Tocilizumab modifies clinical and laboratory features of macrophage activation syndrome complicating systemic juvenile idiopathic arthritis

  • Masaki ShimizuEmail author
  • Mao Mizuta
  • Nami Okamoto
  • Takahiro Yasumi
  • Naomi Iwata
  • Hiroaki Umebayashi
  • Yuka Okura
  • Noriko Kinjo
  • Tomohiro Kubota
  • Yasuo Nakagishi
  • Kenichi Nishimura
  • Mariko Mohri
  • Masato Yashiro
  • Junko Yasumura
  • Hiroyuki Wakiguchi
  • Masaaki Mori
Open Access
Research article

Abstract

Background

This study aimed to determine the influence of tocilizumab (TCZ) in modifying the clinical and laboratory features of macrophage activation syndrome (MAS) complicating systemic juvenile idiopathic arthritis (s-JIA). Furthermore, we assessed the performance of the 2016 MAS classification criteria for patients with s-JIA-associated MAS while treated with TCZ.

Methods

A panel of 15 pediatric rheumatologists conducted a combination of expert consensus and analysis of real patient data. Clinical and laboratory features of s-JIA-associated MAS in 12 TCZ-treated patients and 18 untreated patients were evaluated. Possible MAS was defined as having characteristic laboratory features but lack of clinical features of MAS, or atypical MAS, or early treatment that prevented full-blown MAS.

Results

Clinically, the TCZ-treated patients with s-JIA-associated MAS were less likely febrile and had significantly lower ferritin, triglyceride, and CRP levels than the untreated patients with s-JIA-associated MAS. Other laboratory features of MAS including lower platelet counts and lower fibrinogen were more pronounced in TCZ-treated patients.
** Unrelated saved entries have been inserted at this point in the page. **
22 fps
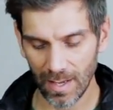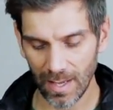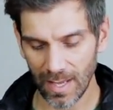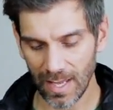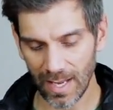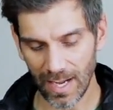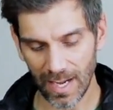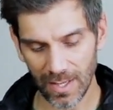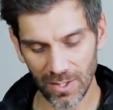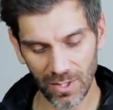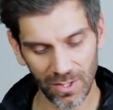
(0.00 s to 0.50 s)

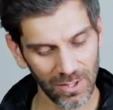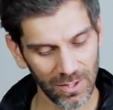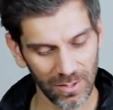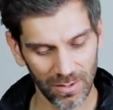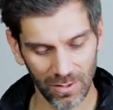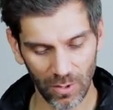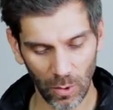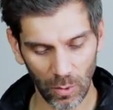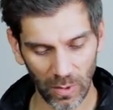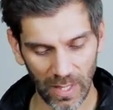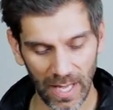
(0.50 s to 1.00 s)
and I
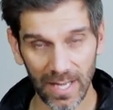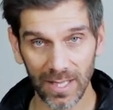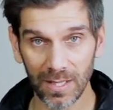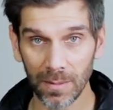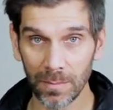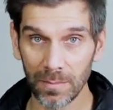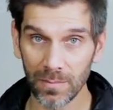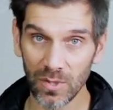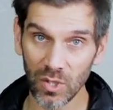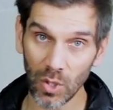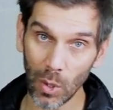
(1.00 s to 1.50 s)
just don't like
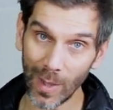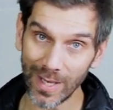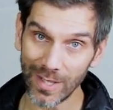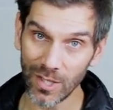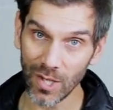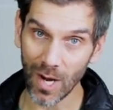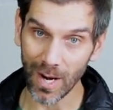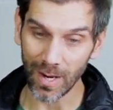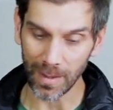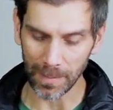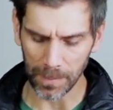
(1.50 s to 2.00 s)
them, so I
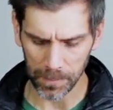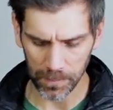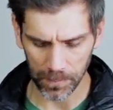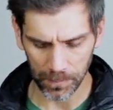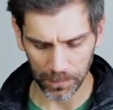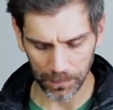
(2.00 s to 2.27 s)
chuck them.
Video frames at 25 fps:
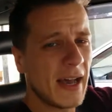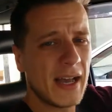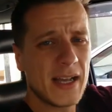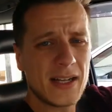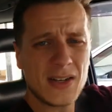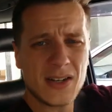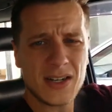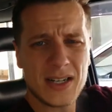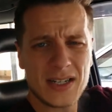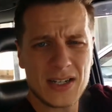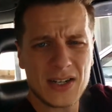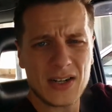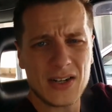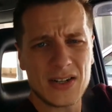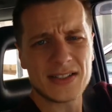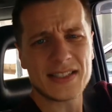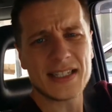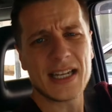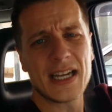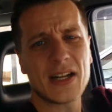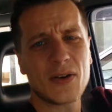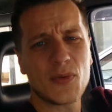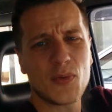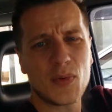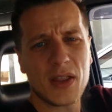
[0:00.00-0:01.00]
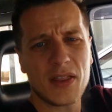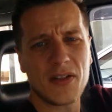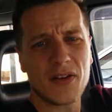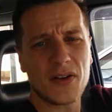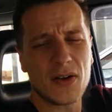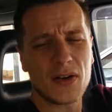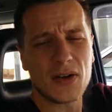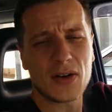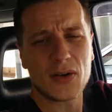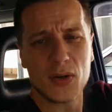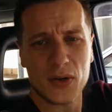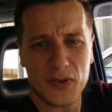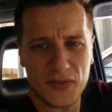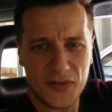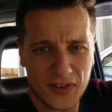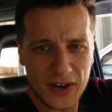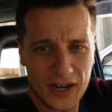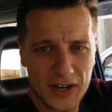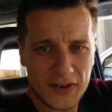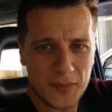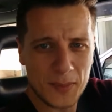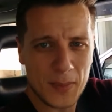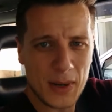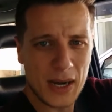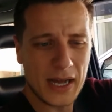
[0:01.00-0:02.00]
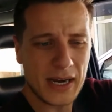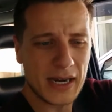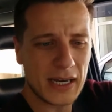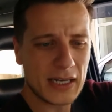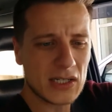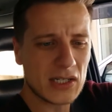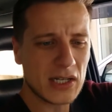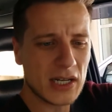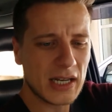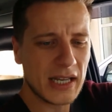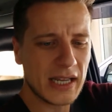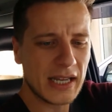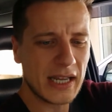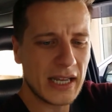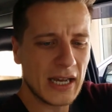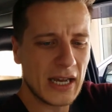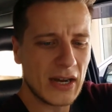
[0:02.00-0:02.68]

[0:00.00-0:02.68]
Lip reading: I got in contact with a good friend of mine actually,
The TCZ-treated patients with s-JIA-associated MAS were less likely to be classified as MAS based on the MAS classification criteria (25% vs 83.3%, p < 0.01). This is ascribed to the absence of fever or insufficient ferritin elevation, compared with the untreated patients.

Conclusion

TCZ could modify the clinical and laboratory features of s-JIA-associated MAS. When evaluating the s-JIA patients while treated with TCZ, it is not applicable to use MAS classification criteria. Care must be taken to not underdiagnose MAS based on the MAS classification criteria.

Keywords

Macrophage activation syndrome Systemic juvenile idiopathic arthritis Tocilizumab Classification criteria 

Abbreviations

AST

Aspartic aminotransferase

CRP

C reactive protein

IL

Interleukin

MAS

Macrophage activation syndrome

s-JIA

Systemic juvenile idiopathic arthritis

TCZ

Tocilizumab

TG

Triglyceride

Background

Macrophage activation syndrome (MAS) is a severe, potentially life-threatening complication of rheumatic diseases, which is clinically characterized by fever, hepatosplenomegaly, lymphadenopathy, profound depression of all three blood cell lines, deranged liver function, intravascular coagulation, and central nervous system dysfunction. The hallmark of MAS is an uncontrolled and dysfunctional immune response with excessive activation and expansion of T lymphocytes and macrophages exhibiting hemophagocytic activity, which leads to overproduction of numerous proinflammatory mediators, thereby eliciting a cytokine storm. MAS is complicated with many rheumatic diseases. However, MAS is most commonly seen in systemic juvenile idiopathic arthritis (s-JIA) and occurs in approximately 10% patients with s-JIA [1]. Furthermore, subclinical or occult MAS may occur in as many as 30–40% patients with active s-JIA [2].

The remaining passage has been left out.